Nothing exotic. Everything is local except the model calls.

~/Projects/fake-audience/
  capture/        # ffmpeg + grim screenshots every 8s
  transcribe/     # mic → Gemini streaming STT
  brain/          # persona prompts + reaction scheduler
  overlay/        # tiny HTTP server + chat.html for OBS browser source
  config/
    personas.yaml # the cast
    voice.md      # brand voice / what the show is about

Project file tree

The overlay is a single HTML file served at localhost:7777/chat. OBS loads it as a browser source. The brain pushes messages over websockets. Personas have rate limits per minute and a softmax over recent activity so they don’t all talk at once. The screenshot + transcript get bundled into one prompt per persona pass — Gemini Flash for cost, called maybe every 10–20 seconds, more often when something visibly changes on screen.

Why the screen matters

I tried a version with just the transcript. It was bad. Voice-only context turns the personas into yes-and improv partners that drift off whatever you said last. The screen is what grounds them. If I open Stripe and the personas can see a 400 Bad Request, the skeptic immediately asks what the error code is. If I’m in a Claude Code session and there’s a long pause, the beginner asks what the agent is actually doing right now. The screen is the truth source; the voice is the narration over it.

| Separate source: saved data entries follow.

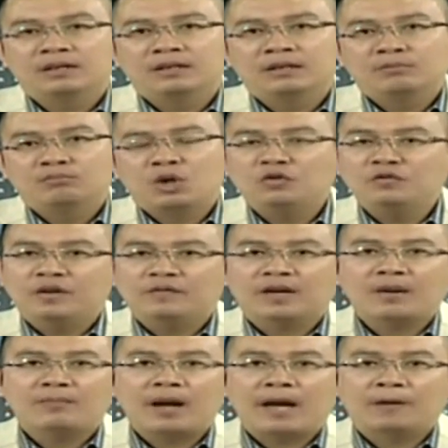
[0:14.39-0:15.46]
Mời quý vị và
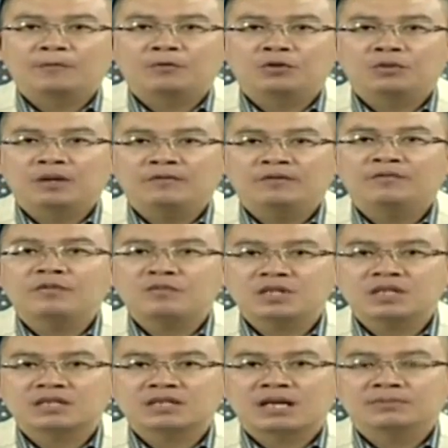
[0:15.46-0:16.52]
các bạn cùng đến với phóng
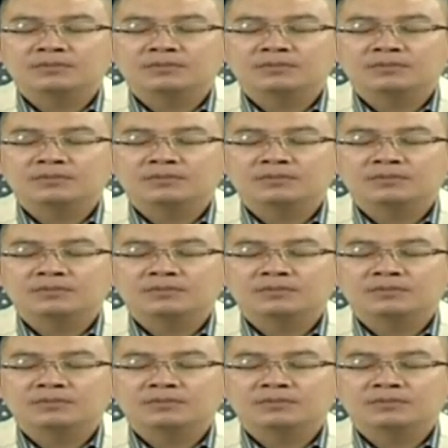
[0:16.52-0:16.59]
sự sau.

This is, I think, the whole reason this didn’t exist as a product yet. Streamers’ tools treat chat as a separate stream of text. They don’t fuse it with screen state. The minute you do, the personas stop sounding like bots.

wait so are you going to write the migration or are we just going to keep talking about it

— The fake skeptic, twenty minutes in

That’s a real message it sent me yesterday. I had been talking about a migration for twenty minutes without touching the file. The bot saw the editor hadn’t changed and called it.

What it isn’t

It is not a Twitch chat replacement. The plan is not to deceive an audience. The plan is to make solo build sessions watchable enough that a real audience would want to join — and to give the operator (me) a co-pilot that keeps the session honest while it’s happening. If a real chat shows up, the fake personas fall back to a much lower cadence and mostly stop talking. They were always the scaffolding.

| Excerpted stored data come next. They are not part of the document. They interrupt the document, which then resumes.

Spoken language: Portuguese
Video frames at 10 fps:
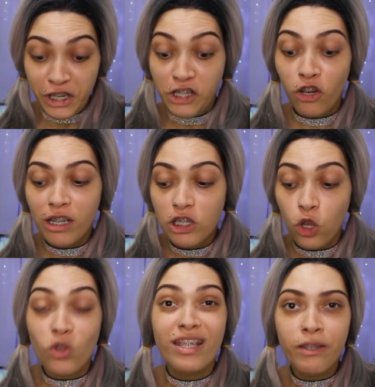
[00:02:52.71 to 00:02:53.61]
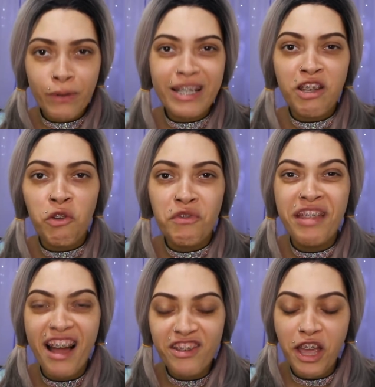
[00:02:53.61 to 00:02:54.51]
Gente, olha só, segura essa
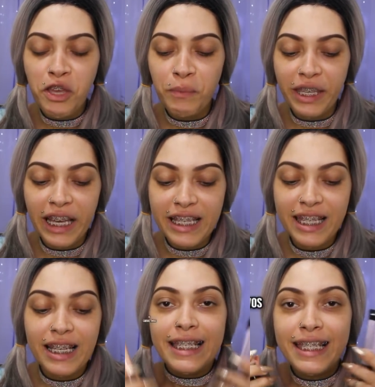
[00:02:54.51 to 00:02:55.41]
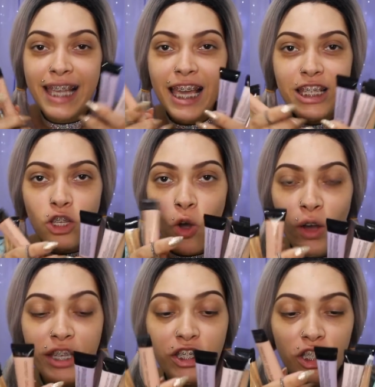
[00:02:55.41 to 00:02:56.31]
novidade aí, migas. Seis
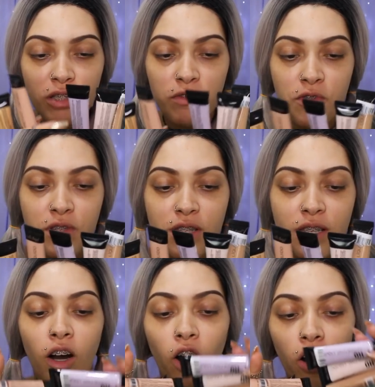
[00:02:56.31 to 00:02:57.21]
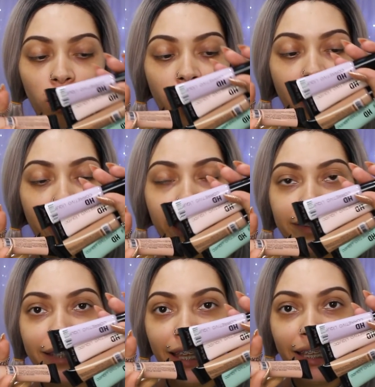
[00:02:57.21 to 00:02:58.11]
corretivos. Ó,
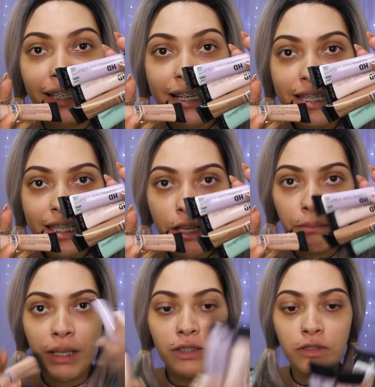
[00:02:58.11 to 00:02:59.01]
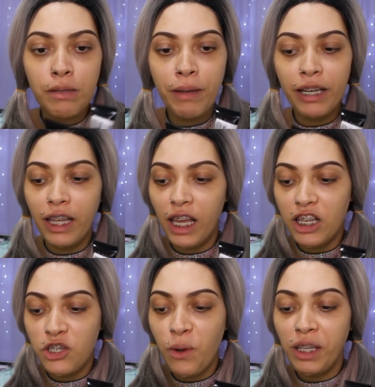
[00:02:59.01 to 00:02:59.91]
HD, lançamento da Belly
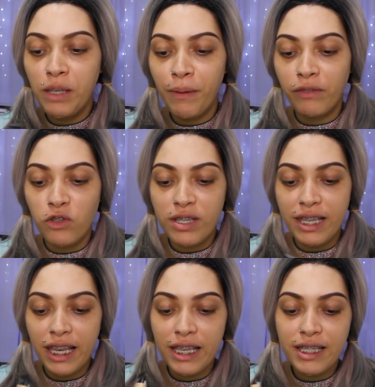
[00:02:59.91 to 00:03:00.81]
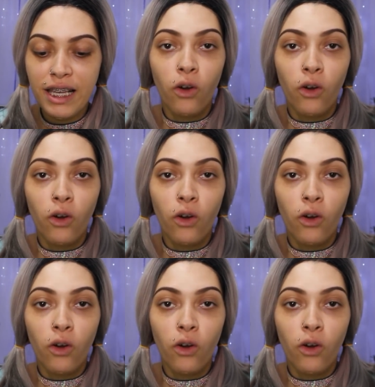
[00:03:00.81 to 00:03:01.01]
Angel aqui para vocês.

It is also not a clipper. The clipper is a separate layer of the same stack — every “spike” the personas react to is a timestamp candidate for a 30-second short. That’s the next piece. The fake audience is layer one because without it, the stream is too lonely to record at all.

The actual lesson

The thing I keep noticing this year: “does this product exist yet” is the same question as “do I know enough to build it.” A year ago, those were different questions. I would search, find nothing close, conclude there’s a reason, and move on. Now I search, find nothing close, and the next move is to open a terminal and check.

The fake audience took less than a day. Most of it was deciding what the personas should care about. The code was almost incidental — screenshot loop, STT stream, persona prompts, websocket overlay. A weekend project that solves the “vibe-coding to nobody is depressing” problem and doubles as live narration coaching.

If you find yourself searching for a product that should exist and doesn’t, the search itself is the spec. Read it back as a prompt. See what happens.